S. L. : À l’heure actuelle, la plus grosse vulnérabilité est le transport. Si nous produisons en France de façon largement supérieure à nos besoins à une échelle macroscopique, l’autonomie alimentaire des territoires est très faible, d’autant plus qu’ils sont spécialisés. Celle des aires urbaines est de seulement 2 %. Nous sommes donc dépendants des flux. Si nous avions abordé l’alimentation sous l’angle de la sécurité par rapport à la continuité de l’accès à la nourriture en cartographiant les flux alimentaires et en évaluant les risques liés au transport et aux flux, nous n’en serions pas là. Malheureusement, le monde des risques et le monde de la production ne se parlent pas alors que manger est le premier besoin de l’être humain, nous le voyons distinctement dans cette crise. Nous sommes aussi une génération qui n’a pas connu la faim et qui accepte difficilement la frustration. Nous sommes persuadés que l’alimentation est un acquis, et se nourrir est devenu un impensé.

Cette crise est un coup de projecteur sur nos vulnérabilités

LMH : Quels vont être les enseignements de cette crise ?

S. L. : Cette crise est un coup de projecteur sur nos vulnérabilités. À travers le continuum sécurité-défense, j’ai démontré que la non-territorialisation de la production et de la consommation alimentaire à l’heure de la vulnérabilité des réseaux et de l’absence de préparation des populations est une question d’ordre public qui affecte la sécurité nationale dans son ensemble.

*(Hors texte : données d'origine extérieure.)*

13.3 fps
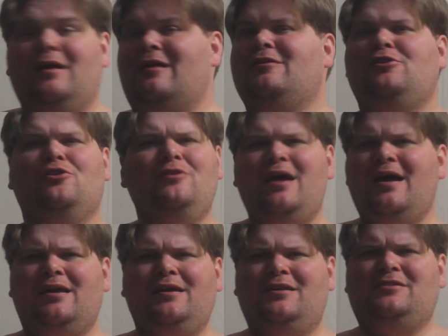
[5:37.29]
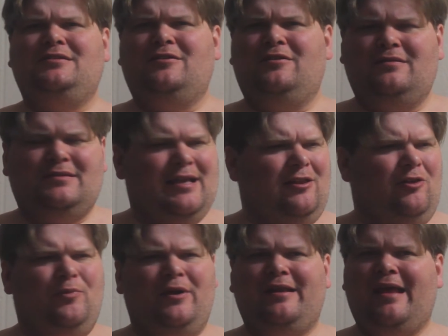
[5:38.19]
You're not going to
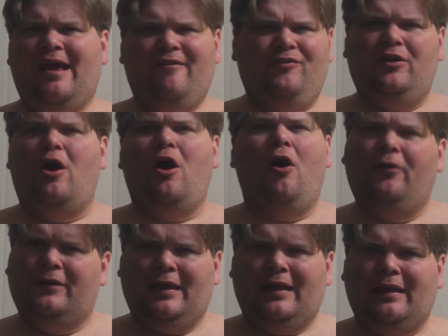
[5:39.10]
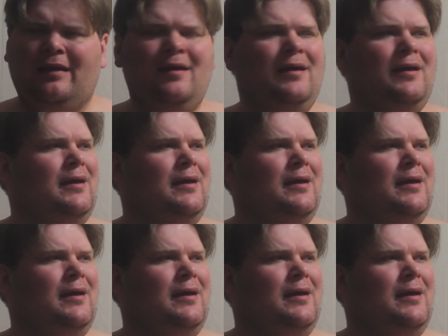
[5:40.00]
celebrate every holiday.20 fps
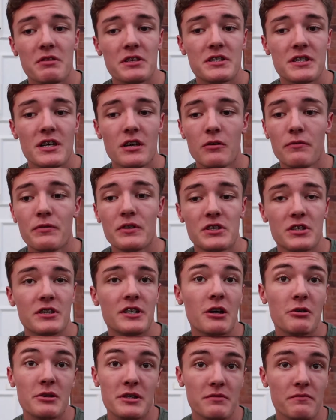itself, it
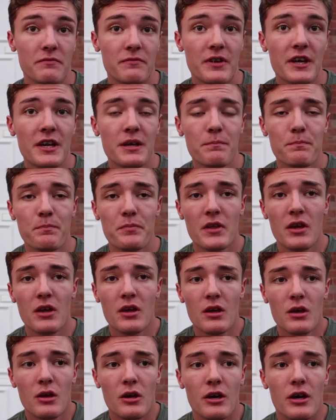turned out it didn't fit.
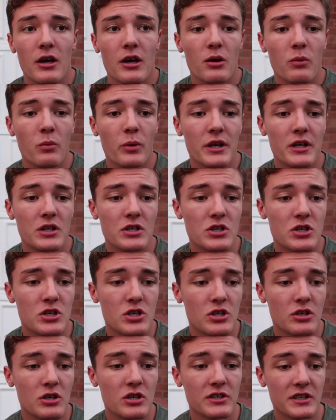
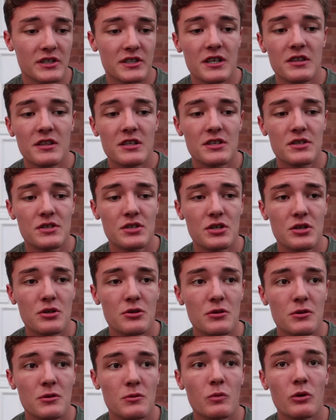Because I sent this
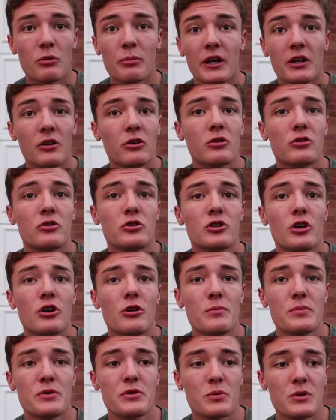to one of my local
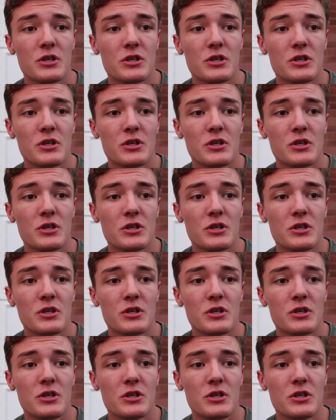shops,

L’alimentation doit être, dans tout son spectre, dans le champ du stratégique. Il faudrait reterritorialiser le plus possible la production et la consommation et sortir de l’ébriété énergétique dans laquelle nous sommes. Cela permettrait aussi de répondre aux enjeux climatiques, de la biodiversité, de contraction énergétique et de la vulnérabilité des flux qui sont tous articulés. Entre autres, je serais d’avis d’inscrire l’alimentation dans le champ du régalien ; sanctuariser « les communs » ; reconnaître dans la future loi de programmation militaire la production agricole nourricière nationale comme secteur d’activité d’importance vitale ou encore intégrer un risque alimentaire territorialisé dans certains documents (PPR, PCS…).

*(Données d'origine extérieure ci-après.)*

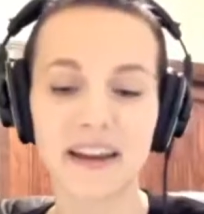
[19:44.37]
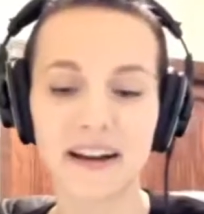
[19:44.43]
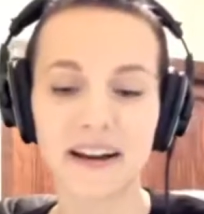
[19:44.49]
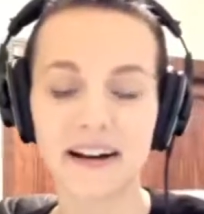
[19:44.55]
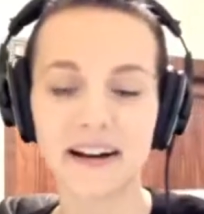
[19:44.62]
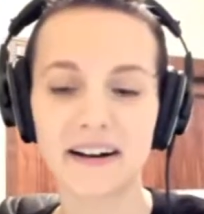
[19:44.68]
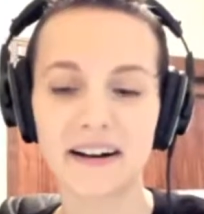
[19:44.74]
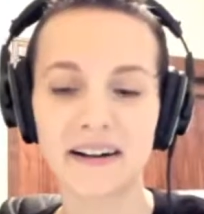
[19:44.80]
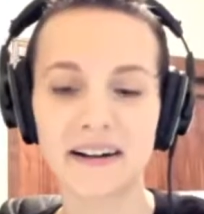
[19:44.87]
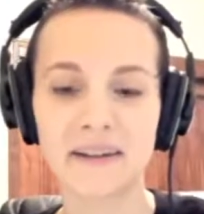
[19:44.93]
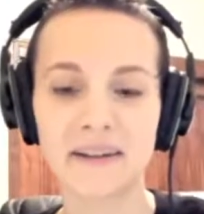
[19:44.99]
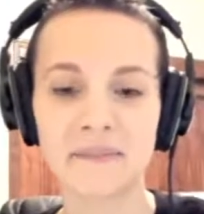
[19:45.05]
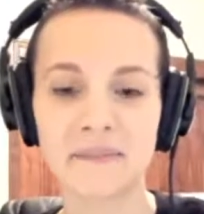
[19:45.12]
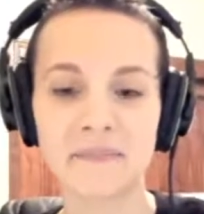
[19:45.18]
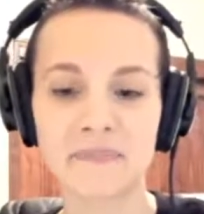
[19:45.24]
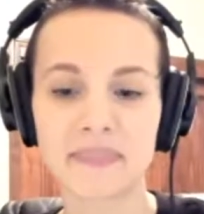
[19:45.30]

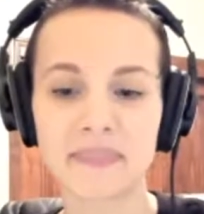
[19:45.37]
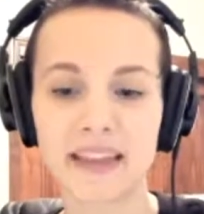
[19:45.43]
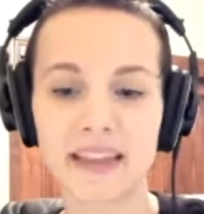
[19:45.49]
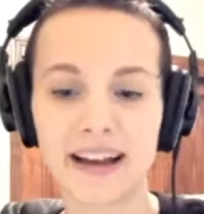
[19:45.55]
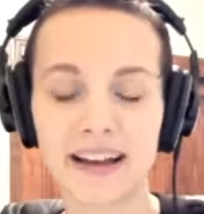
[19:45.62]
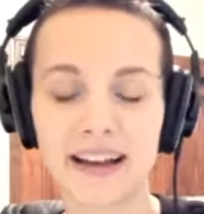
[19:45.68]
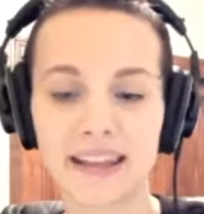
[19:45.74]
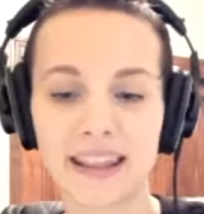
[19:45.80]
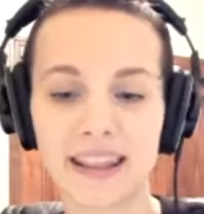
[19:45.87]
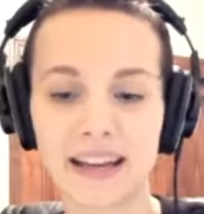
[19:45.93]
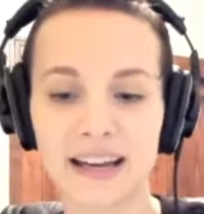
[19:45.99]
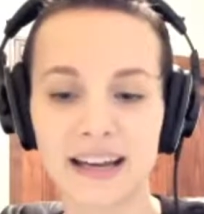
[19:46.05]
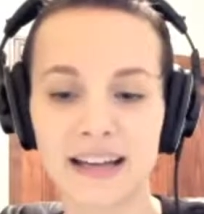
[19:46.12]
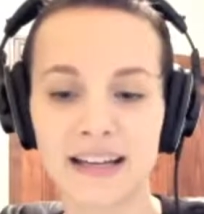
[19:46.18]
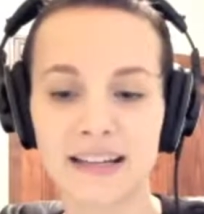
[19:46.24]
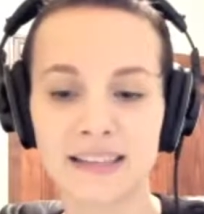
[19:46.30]
and
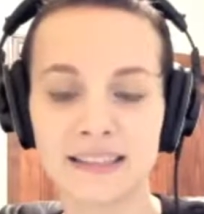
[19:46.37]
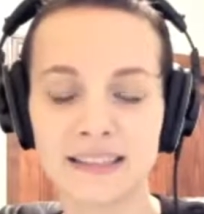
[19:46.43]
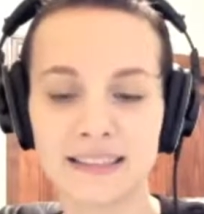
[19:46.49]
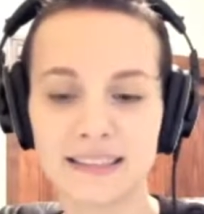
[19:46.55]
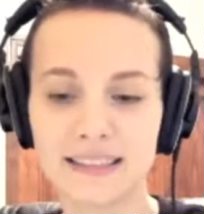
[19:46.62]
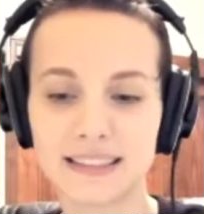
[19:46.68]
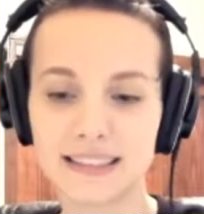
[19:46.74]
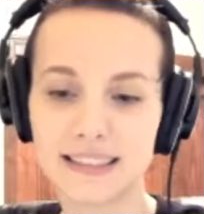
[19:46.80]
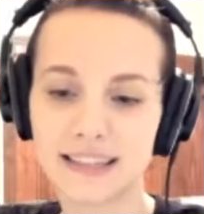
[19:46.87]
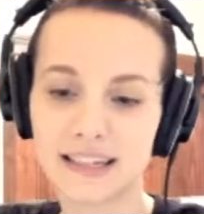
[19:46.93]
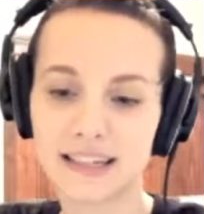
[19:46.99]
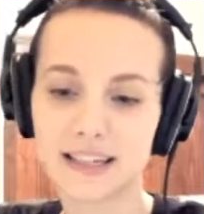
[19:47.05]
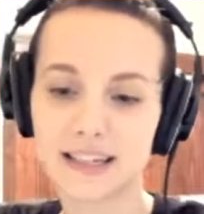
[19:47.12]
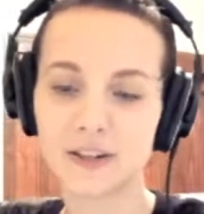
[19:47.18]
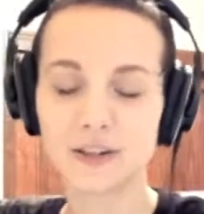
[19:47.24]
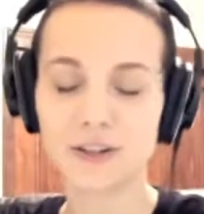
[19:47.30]
then
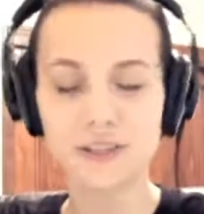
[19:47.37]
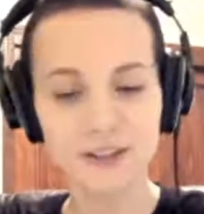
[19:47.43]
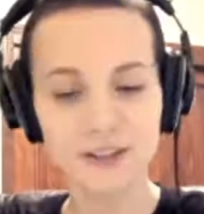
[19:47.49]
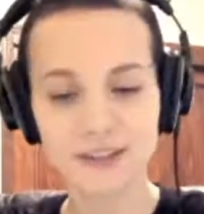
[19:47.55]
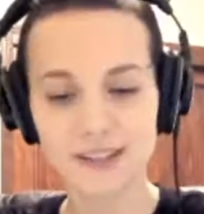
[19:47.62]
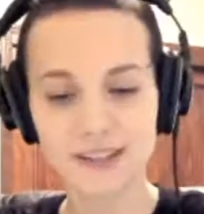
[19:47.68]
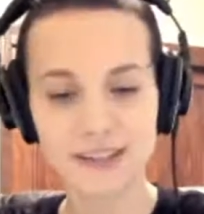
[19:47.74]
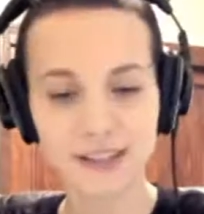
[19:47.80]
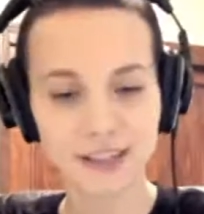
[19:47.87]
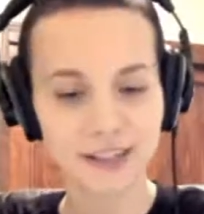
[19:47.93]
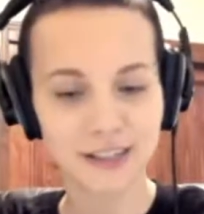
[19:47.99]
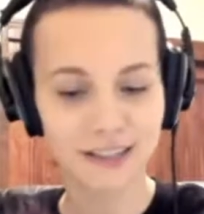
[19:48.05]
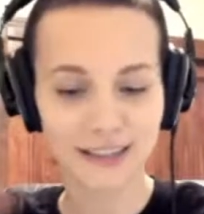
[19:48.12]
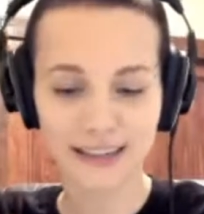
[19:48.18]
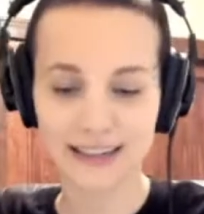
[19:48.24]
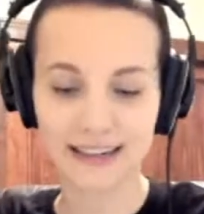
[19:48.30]
earlier this
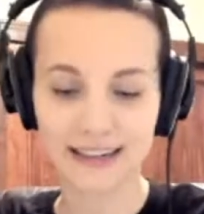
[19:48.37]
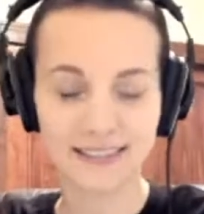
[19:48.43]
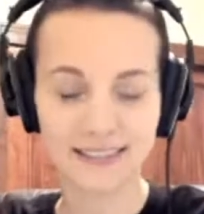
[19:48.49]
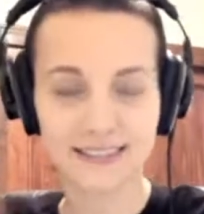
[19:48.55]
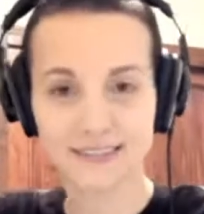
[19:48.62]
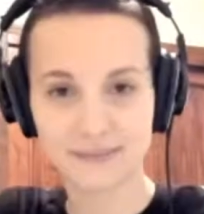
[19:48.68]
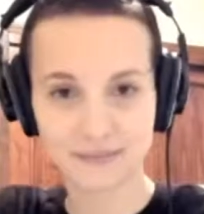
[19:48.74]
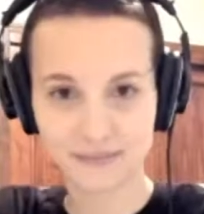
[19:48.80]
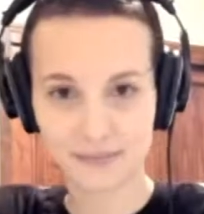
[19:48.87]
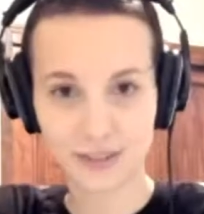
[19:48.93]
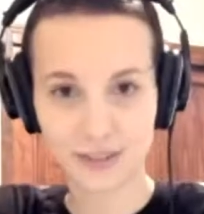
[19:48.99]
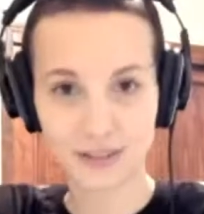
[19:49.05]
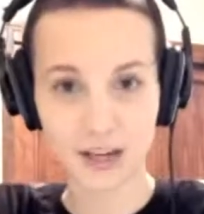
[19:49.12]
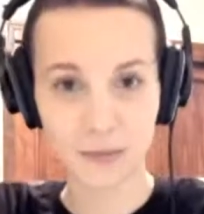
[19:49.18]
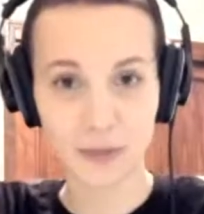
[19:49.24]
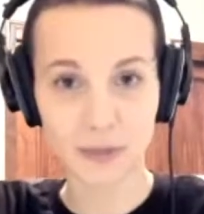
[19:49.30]
year, I
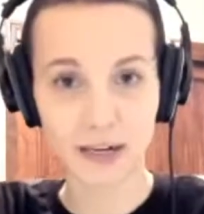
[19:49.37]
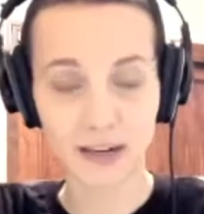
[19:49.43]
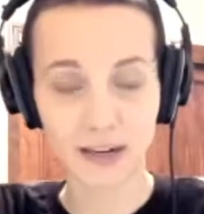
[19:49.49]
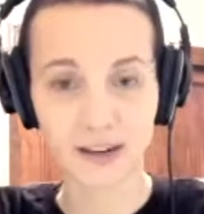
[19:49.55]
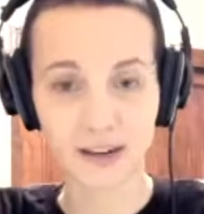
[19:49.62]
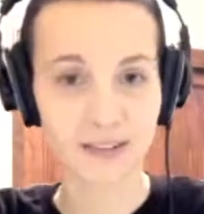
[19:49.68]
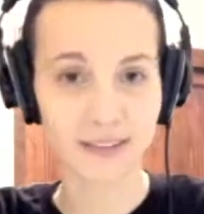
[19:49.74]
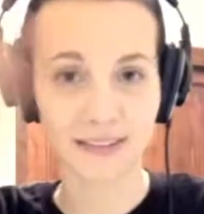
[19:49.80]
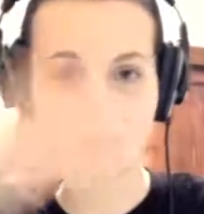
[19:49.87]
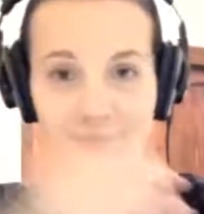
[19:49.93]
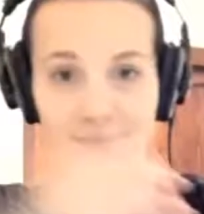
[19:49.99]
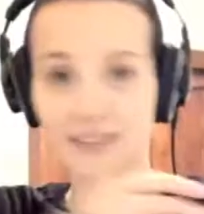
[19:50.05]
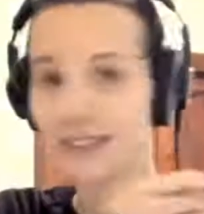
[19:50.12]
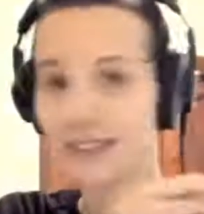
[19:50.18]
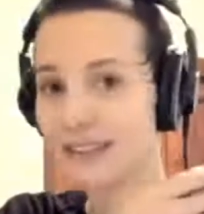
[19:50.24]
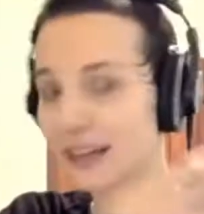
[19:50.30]
cut my hair and
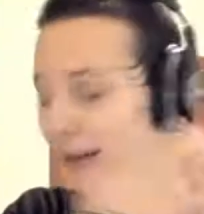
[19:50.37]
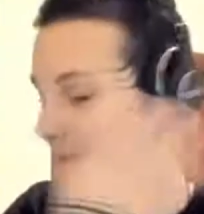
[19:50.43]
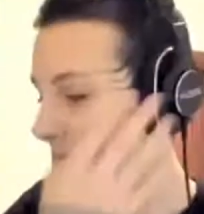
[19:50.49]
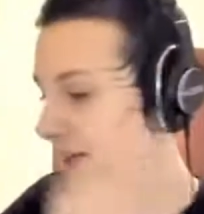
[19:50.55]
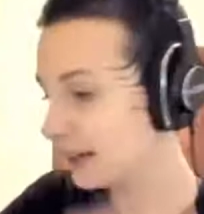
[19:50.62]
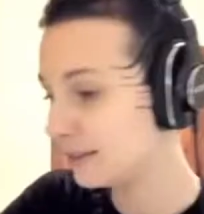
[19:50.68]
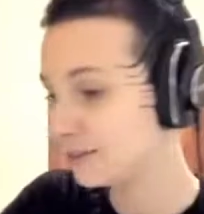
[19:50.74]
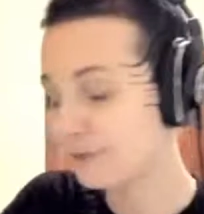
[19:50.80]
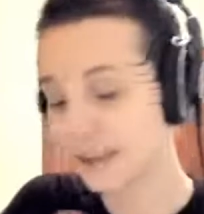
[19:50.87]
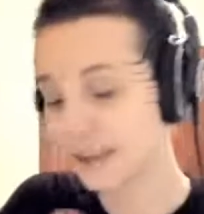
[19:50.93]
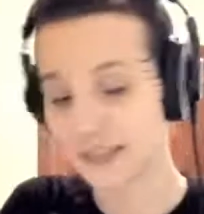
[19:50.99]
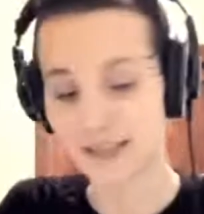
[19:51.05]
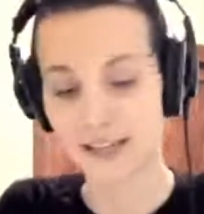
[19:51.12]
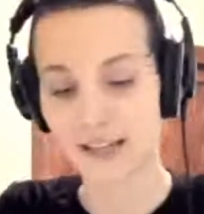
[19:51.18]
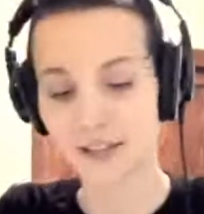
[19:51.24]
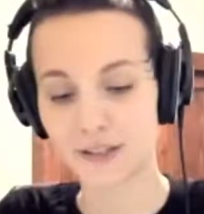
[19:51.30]
like got my face
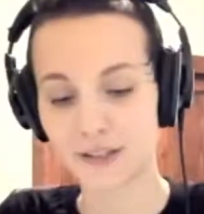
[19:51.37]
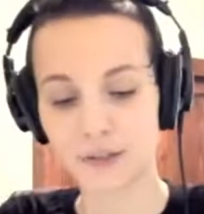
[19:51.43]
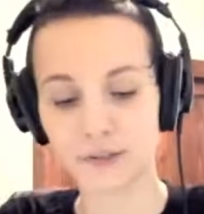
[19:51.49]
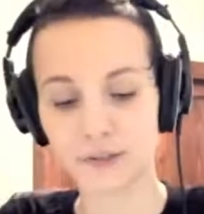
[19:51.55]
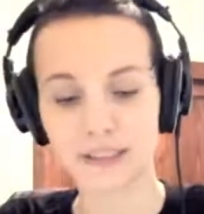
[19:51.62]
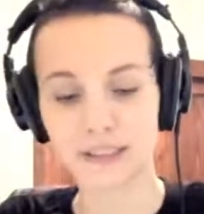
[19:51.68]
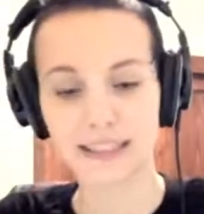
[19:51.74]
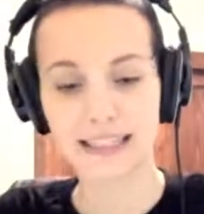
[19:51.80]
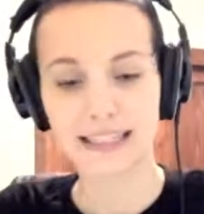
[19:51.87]
tattooed.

C’est une occasion à saisir

En parallèle, il faut préparer les populations et flécher la consommation en passant par l’économie sociale et familiale. À force d’acheter des productions qui viennent de loin ou de ne pas payer au juste prix nos productions locales, nous avons détruit nos infrastructures nourricières locales. Avec nos actes de consommation, nous avons fabriqué de l’insécurité localement. La sécurité alimentaire concerne donc tous les acteurs.

Cette crise est donc une occasion à saisir. En ce sens, la sénatrice a adressé un courrier à Emmanuel Macron le 24 mars pour dédier un groupe de travail à cette question. Le président a lui-même annoncé le 12 mars que « déléguer notre alimentation, notre protection, notre capacité à soigner, notre cadre de vie au fond, à d’autres, est une folie ».

Quelles leçons tirer pour les entreprises ?

« Si les entreprises veulent survivre, il faut qu’elles identifient les vulnérabilités de leurs approvisionnements et qu’elles les flèchent. Cela est particulièrement vrai pour les industries qui fabriquent des plats transformés. En effet, si l’État communique correctement auprès des populations, les consommateurs ne voudront plus de plats qui incluent des aliments venant des quatre coins du monde et les entreprises devront s’adapter. J’encourage donc les entreprises à reterritorialiser leurs approvisionnements, mais il ne faut pas que cela se fasse au détriment des producteurs qui doivent, eux aussi, vivre de leur métier. L’avenir est pour moi au bon sens », commente Stéphane Linou.